Andrew Watson was able to step outside the confines of bowl-like parameters and experimented with, to great success, square bowls with turned-down corners. It sounds like a cardboard box with flaps, but is anything but.

Of the more whimsical forms is an amazing sculptural form by Don Moore. Entitled Branching Out, the piece is masterful. The organic form, use of negative space and dark, madrone root wood hearken back to the mill work of Josef Hoffmann or Frank Lloyd Wright. Hard to believe such fragility was created on a spinning lathe. Artistry, indeed.

A collection of delicate pieces counterbalance the heaviness of wood and the solid foundations of trees. Robert Atkinson’s Reflection is absolutely stunning and reveals his mastery of the skill — he was able to coax clean, airy forms out of a burl neck. His Lost Bouque vase is once again entirely unique and innovative. The deep cut in the front and the ring of pin holes are meant to reveal more than just the blooms of a bouquet.

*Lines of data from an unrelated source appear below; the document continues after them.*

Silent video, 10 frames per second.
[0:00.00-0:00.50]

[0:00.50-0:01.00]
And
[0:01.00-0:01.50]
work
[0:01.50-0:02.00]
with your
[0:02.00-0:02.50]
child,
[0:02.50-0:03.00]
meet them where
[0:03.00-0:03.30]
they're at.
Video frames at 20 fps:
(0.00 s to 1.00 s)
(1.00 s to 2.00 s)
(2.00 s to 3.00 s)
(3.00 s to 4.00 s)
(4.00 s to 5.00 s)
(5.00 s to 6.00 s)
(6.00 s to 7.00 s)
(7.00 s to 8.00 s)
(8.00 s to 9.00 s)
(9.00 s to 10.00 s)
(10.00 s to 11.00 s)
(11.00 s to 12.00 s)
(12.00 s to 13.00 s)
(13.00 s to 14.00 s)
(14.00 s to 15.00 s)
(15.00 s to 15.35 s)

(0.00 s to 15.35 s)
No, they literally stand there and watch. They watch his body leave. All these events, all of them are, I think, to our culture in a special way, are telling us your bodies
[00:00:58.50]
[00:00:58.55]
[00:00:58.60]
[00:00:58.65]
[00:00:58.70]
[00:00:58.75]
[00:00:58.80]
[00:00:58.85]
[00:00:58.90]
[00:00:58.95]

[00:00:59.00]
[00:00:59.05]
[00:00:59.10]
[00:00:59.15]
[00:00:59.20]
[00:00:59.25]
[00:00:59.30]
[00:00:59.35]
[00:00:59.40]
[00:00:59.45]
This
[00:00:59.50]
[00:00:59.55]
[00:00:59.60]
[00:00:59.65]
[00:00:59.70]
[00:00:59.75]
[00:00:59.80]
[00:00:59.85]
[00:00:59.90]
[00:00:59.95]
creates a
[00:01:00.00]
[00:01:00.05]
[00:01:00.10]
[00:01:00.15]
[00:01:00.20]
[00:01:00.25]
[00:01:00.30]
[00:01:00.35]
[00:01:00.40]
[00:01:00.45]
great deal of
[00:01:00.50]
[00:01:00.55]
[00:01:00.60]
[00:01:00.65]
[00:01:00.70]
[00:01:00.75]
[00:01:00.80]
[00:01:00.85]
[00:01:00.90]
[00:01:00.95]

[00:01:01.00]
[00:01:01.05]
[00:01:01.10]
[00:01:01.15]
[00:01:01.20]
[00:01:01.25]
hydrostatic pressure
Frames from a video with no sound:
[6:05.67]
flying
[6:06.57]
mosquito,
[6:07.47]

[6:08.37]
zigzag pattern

Dianne Looker’s various pieces close the gap between art and craft, with deliberate design choices made. Looker creates sleek geometric shapes using varied grains and tones as a painter would with colour.

Stuart Taylor also creates visual interest by marrying geometric forms with raw living edges and splits in wood pieces. They’re unusual and engaging — something new to appreciate from every distance and angle.

For the uninitiated, the art of woodturning is foreign, the lathes and tools, archaic. (I’ll give you a minute to image search ‘lathe’.) Videos demonstrating the process (Ford already did one for another of his bowls on show) would have made for a more accessible showing. Alternatively, bringing in lathes or tools would have worked.

The exhibit’s lack of multimedia was an opportunity lost, especially with a curatorial aim of placing woodworking within a modern context.

I highly suggest paying the modest $5 for the exhibition catalogue. The artist descriptions are insightful, not only to the process, but also to their relationships to woodturning and the pieces themselves. Each of the turners embraced the notion of creative exploration with great aplomb.

A well-loved tradition of yesteryear is given a place in our modern world. For once, it seems the hipsters have gotten it right.